▶ _HOW TO COMPLETE THIS TASK_
Could you output each record below exactly as it stands and leave the pictures out?

┌──

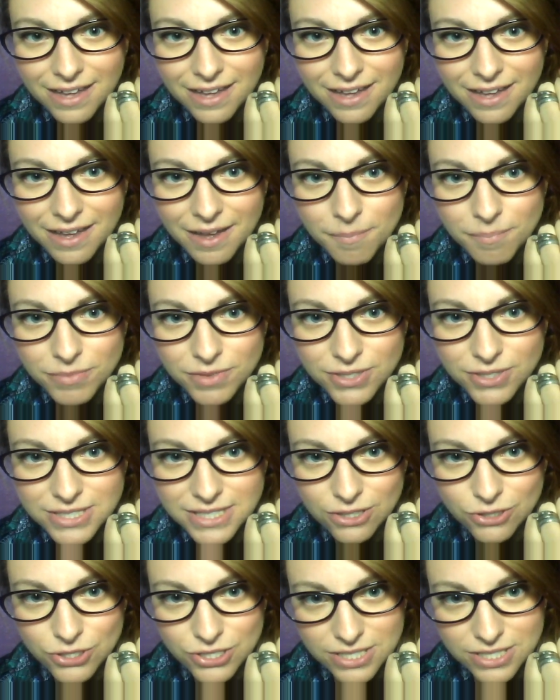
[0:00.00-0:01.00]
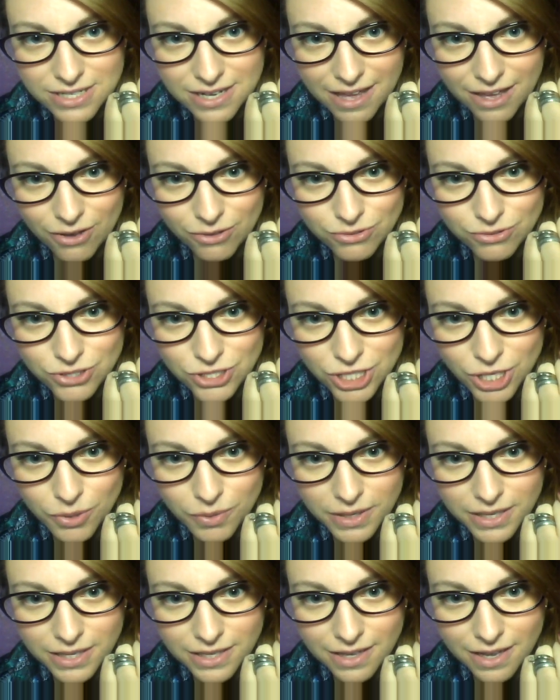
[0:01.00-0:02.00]
you can see there's nail
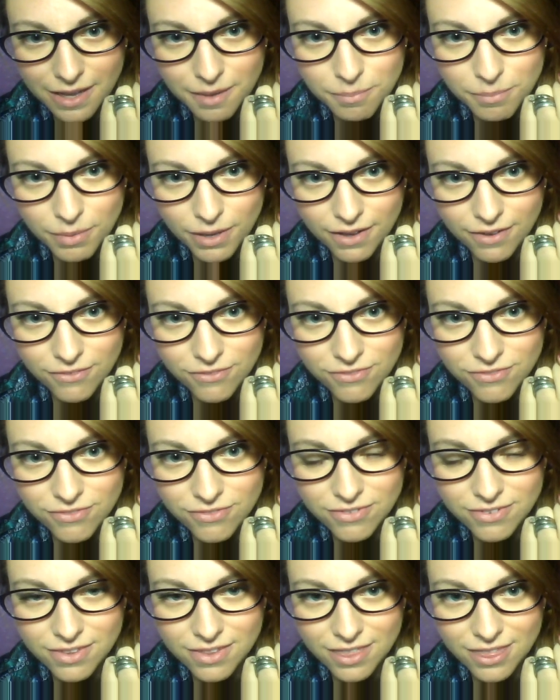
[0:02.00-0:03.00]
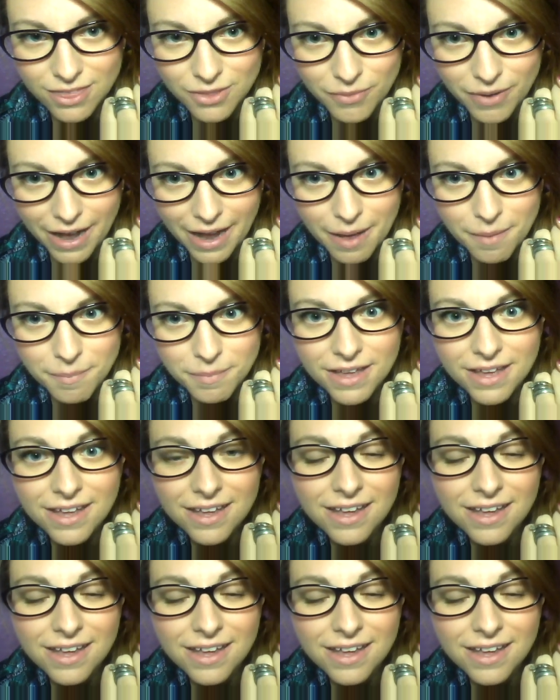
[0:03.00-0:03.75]
showing above the wrap,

└──

▶ _ANSWER FOR THIS EXERCISE_
[0:00.00-0:01.00]
[0:01.00-0:02.00]
you can see there's nail
[0:02.00-0:03.00]
[0:03.00-0:03.75]
showing above the wrap,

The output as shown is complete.